Key paths provide a means to refer to part of a value or a path through an object graph independent of any specific instance. In most places where this is useful, it is also useful to be able to refer to the entire value. For instance, one could have a coordinator object that owns a state value and notifies observers of changes to the state by allowing modification through key paths:

class ValueController<T> {
  private var state: T

  private var observers: [(T) -> ()]

  subscript<U>(key: WritableKeyPath<T, U>) {
    get { return state[keyPath: key] }
    set {
      state[keyPath: key] = newValue
      for observer in observers {
        observer(state)
      }
    }
  }
}

With such an interface, it'd be useful to be able to update the entire state object at once.

Proposed solution

We add a way to refer to the identity key path, which refers to the entire input value a key path applies to.

Detailed design

Every value in Swift has a special pseudo-property .self, which refers to the entire value:

var x = 1
x.self = 2
print(x.self) // prints 2

By analogy, we could spell the identity key path \.self, since it notionally refers to this self member:

let id = \Int.self

x[keyPath: id] = 3
print(x[keyPath: id]) // prints 3

struct Employee {
  var name: String
  var position: String
}

func updateValue(of vc: ValueController<Employee>) {
  vc[\.self] = Employee(name: "Cassius Green", position: "Power Caller")
}

The identity key path is a WritableKeyPath<T, T>, since it can be used to mutate a mutable value, but cannot mutate immutable references.
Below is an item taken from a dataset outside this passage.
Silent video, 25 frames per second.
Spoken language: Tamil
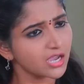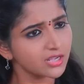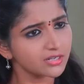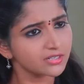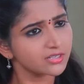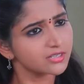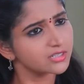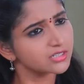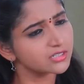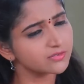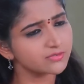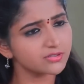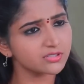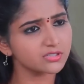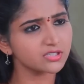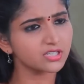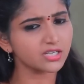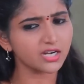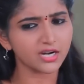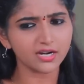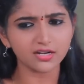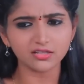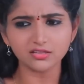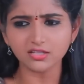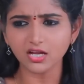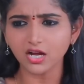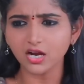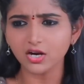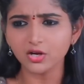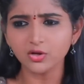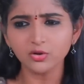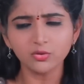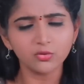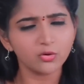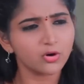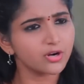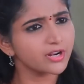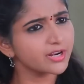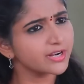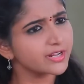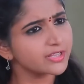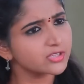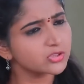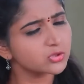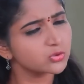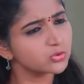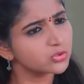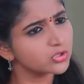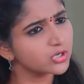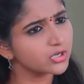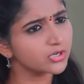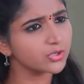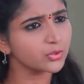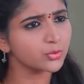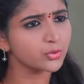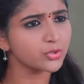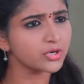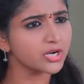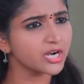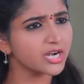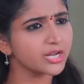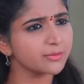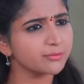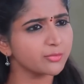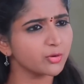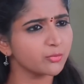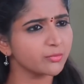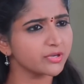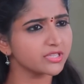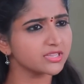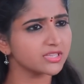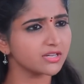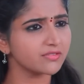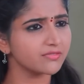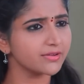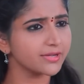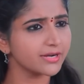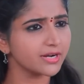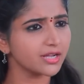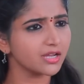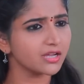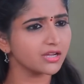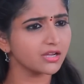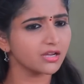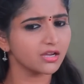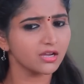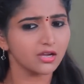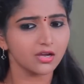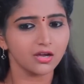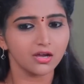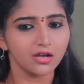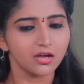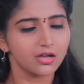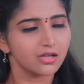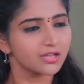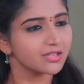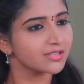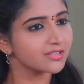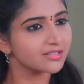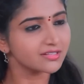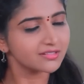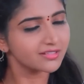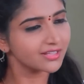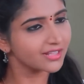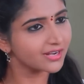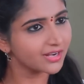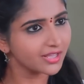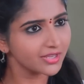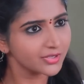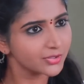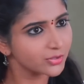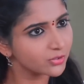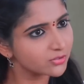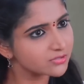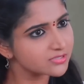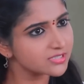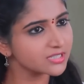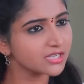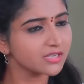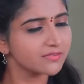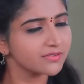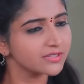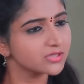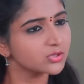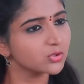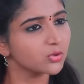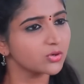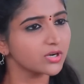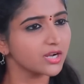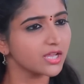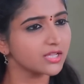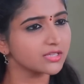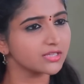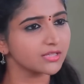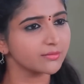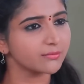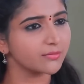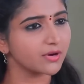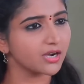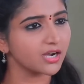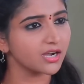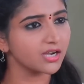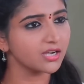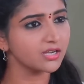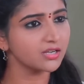யார் கீழே விழுந்து கிடந்தாலும் உடனே தூக்கணும்னு நினைப்போமே தவிர இதையெல்லாம் யோசிக்கவே தோணாதேமா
It also makes sense to give the identity key path special behavior with other key path APIs:

  • Appending an identity key path produces a key path equal to the other operand:

    kp.appending(path: \.self) // == kp
    (\.self).appending(path: kp) // == kp
  • Asking for the offset(of:) the identity key path produces 0, since reading and writing a T at offset zero from an Unsafe(Mutable)Pointer<T> is of course equivalent to reading the entire value:

    MemoryLayout<Int>.offset(of: \.self) // == 0
    

Also, for compatibility with Cocoa KVC, the identity key path maps to the @"self" KVC key path.

Source compatibility

This is an additive feature.

Effect on ABI stability

The Swift standard library required some modifications to correctly handle identity key paths.

Alternatives considered

The biggest design question here is the syntax. Some other alternatives include:

  • The special syntax \., a key path with "no components".
  • A static property on KeyPath and/or WritableKeyPath.